* **Given information**
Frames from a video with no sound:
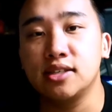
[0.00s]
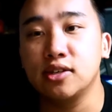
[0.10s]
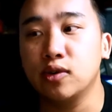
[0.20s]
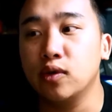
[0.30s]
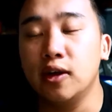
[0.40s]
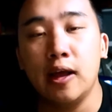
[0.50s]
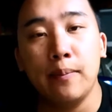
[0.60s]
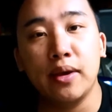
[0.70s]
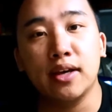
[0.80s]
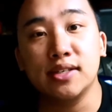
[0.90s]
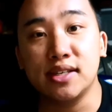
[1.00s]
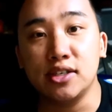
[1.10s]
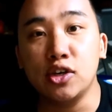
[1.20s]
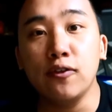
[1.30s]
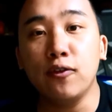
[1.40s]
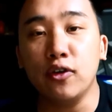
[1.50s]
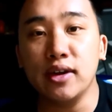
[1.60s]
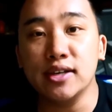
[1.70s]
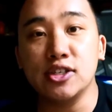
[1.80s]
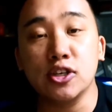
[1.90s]
So because the
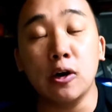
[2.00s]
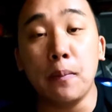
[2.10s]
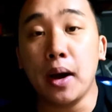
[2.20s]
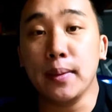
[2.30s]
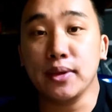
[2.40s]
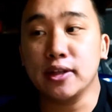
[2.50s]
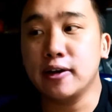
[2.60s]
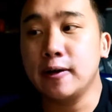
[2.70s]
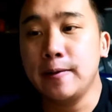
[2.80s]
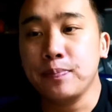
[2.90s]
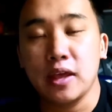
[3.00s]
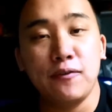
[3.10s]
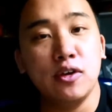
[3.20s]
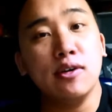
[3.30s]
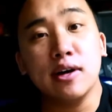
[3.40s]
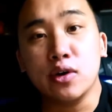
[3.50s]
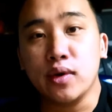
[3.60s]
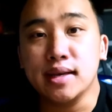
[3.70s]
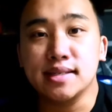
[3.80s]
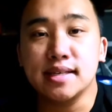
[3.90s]
240 is so popular, if you go on
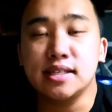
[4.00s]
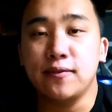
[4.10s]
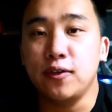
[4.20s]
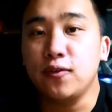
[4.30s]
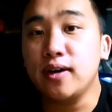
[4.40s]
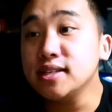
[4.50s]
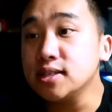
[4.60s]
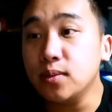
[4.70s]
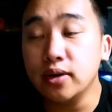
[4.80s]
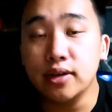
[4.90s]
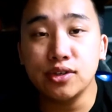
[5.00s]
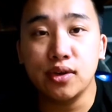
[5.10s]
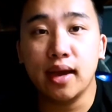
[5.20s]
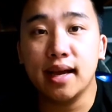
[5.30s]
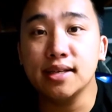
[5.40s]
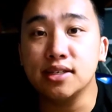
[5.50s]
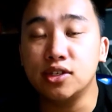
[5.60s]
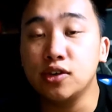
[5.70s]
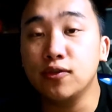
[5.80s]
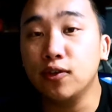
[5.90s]
Craigslist, if you find someone else who has a
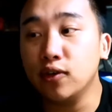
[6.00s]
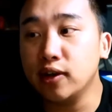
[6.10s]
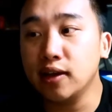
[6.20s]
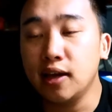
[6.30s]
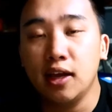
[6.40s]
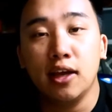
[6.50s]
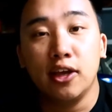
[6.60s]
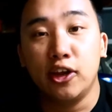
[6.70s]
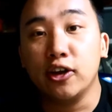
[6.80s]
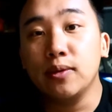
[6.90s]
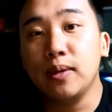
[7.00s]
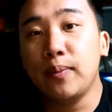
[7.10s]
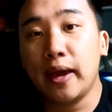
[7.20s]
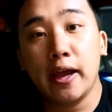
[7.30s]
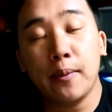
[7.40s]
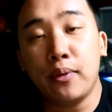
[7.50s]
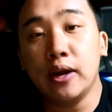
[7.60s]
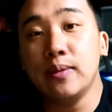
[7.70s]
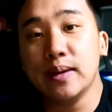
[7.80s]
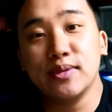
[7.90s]
240, you're going to be paying a
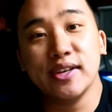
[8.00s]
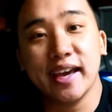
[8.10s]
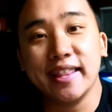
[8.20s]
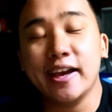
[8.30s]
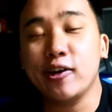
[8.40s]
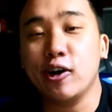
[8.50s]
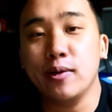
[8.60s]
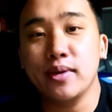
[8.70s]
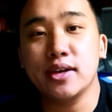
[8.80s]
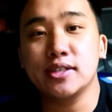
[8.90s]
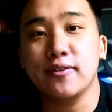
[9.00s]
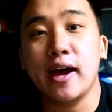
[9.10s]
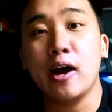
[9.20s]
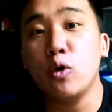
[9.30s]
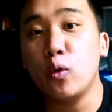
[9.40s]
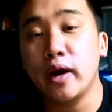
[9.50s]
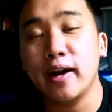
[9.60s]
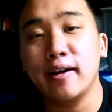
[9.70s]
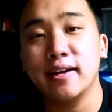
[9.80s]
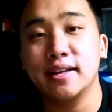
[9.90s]
premium to get that car because of how
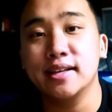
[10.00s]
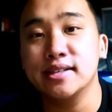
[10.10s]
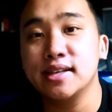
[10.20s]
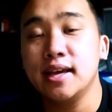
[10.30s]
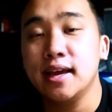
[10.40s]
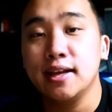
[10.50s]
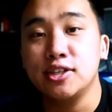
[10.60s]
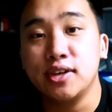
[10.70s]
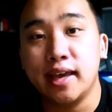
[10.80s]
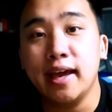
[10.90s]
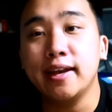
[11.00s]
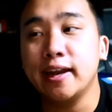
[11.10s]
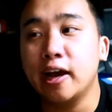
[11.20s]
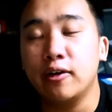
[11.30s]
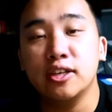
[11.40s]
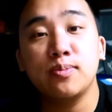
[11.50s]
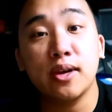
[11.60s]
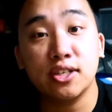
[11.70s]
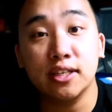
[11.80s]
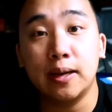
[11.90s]
rare it is to get now,
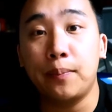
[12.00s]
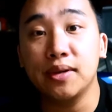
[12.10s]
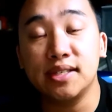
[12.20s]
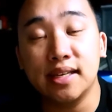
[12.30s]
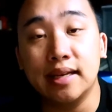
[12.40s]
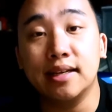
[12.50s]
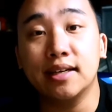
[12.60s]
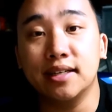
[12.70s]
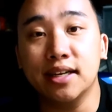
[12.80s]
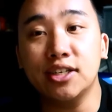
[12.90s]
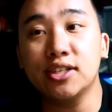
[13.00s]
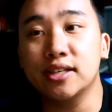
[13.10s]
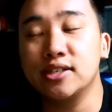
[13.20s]
especially in pristine condition.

* **Exercise aim**
Leave the images out as you retype each line of the material exactly.

* **The answer**
Frames from a video with no sound:
[0.00s]
[0.10s]
[0.20s]
[0.30s]
[0.40s]
[0.50s]
[0.60s]
[0.70s]
[0.80s]
[0.90s]
[1.00s]
[1.10s]
[1.20s]
[1.30s]
[1.40s]
[1.50s]
[1.60s]
[1.70s]
[1.80s]
[1.90s]
So because the
[2.00s]
[2.10s]
[2.20s]
[2.30s]
[2.40s]
[2.50s]
[2.60s]
[2.70s]
[2.80s]
[2.90s]
[3.00s]
[3.10s]
[3.20s]
[3.30s]
[3.40s]
[3.50s]
[3.60s]
[3.70s]
[3.80s]
[3.90s]
240 is so popular, if you go on
[4.00s]
[4.10s]
[4.20s]
[4.30s]
[4.40s]
[4.50s]
[4.60s]
[4.70s]
[4.80s]
[4.90s]
[5.00s]
[5.10s]
[5.20s]
[5.30s]
[5.40s]
[5.50s]
[5.60s]
[5.70s]
[5.80s]
[5.90s]
Craigslist, if you find someone else who has a
[6.00s]
[6.10s]
[6.20s]
[6.30s]
[6.40s]
[6.50s]
[6.60s]
[6.70s]
[6.80s]
[6.90s]
[7.00s]
[7.10s]
[7.20s]
[7.30s]
[7.40s]
[7.50s]
[7.60s]
[7.70s]
[7.80s]
[7.90s]
240, you're going to be paying a
[8.00s]
[8.10s]
[8.20s]
[8.30s]
[8.40s]
[8.50s]
[8.60s]
[8.70s]
[8.80s]
[8.90s]
[9.00s]
[9.10s]
[9.20s]
[9.30s]
[9.40s]
[9.50s]
[9.60s]
[9.70s]
[9.80s]
[9.90s]
premium to get that car because of how
[10.00s]
[10.10s]
[10.20s]
[10.30s]
[10.40s]
[10.50s]
[10.60s]
[10.70s]
[10.80s]
[10.90s]
[11.00s]
[11.10s]
[11.20s]
[11.30s]
[11.40s]
[11.50s]
[11.60s]
[11.70s]
[11.80s]
[11.90s]
rare it is to get now,
[12.00s]
[12.10s]
[12.20s]
[12.30s]
[12.40s]
[12.50s]
[12.60s]
[12.70s]
[12.80s]
[12.90s]
[13.00s]
[13.10s]
[13.20s]
especially in pristine condition.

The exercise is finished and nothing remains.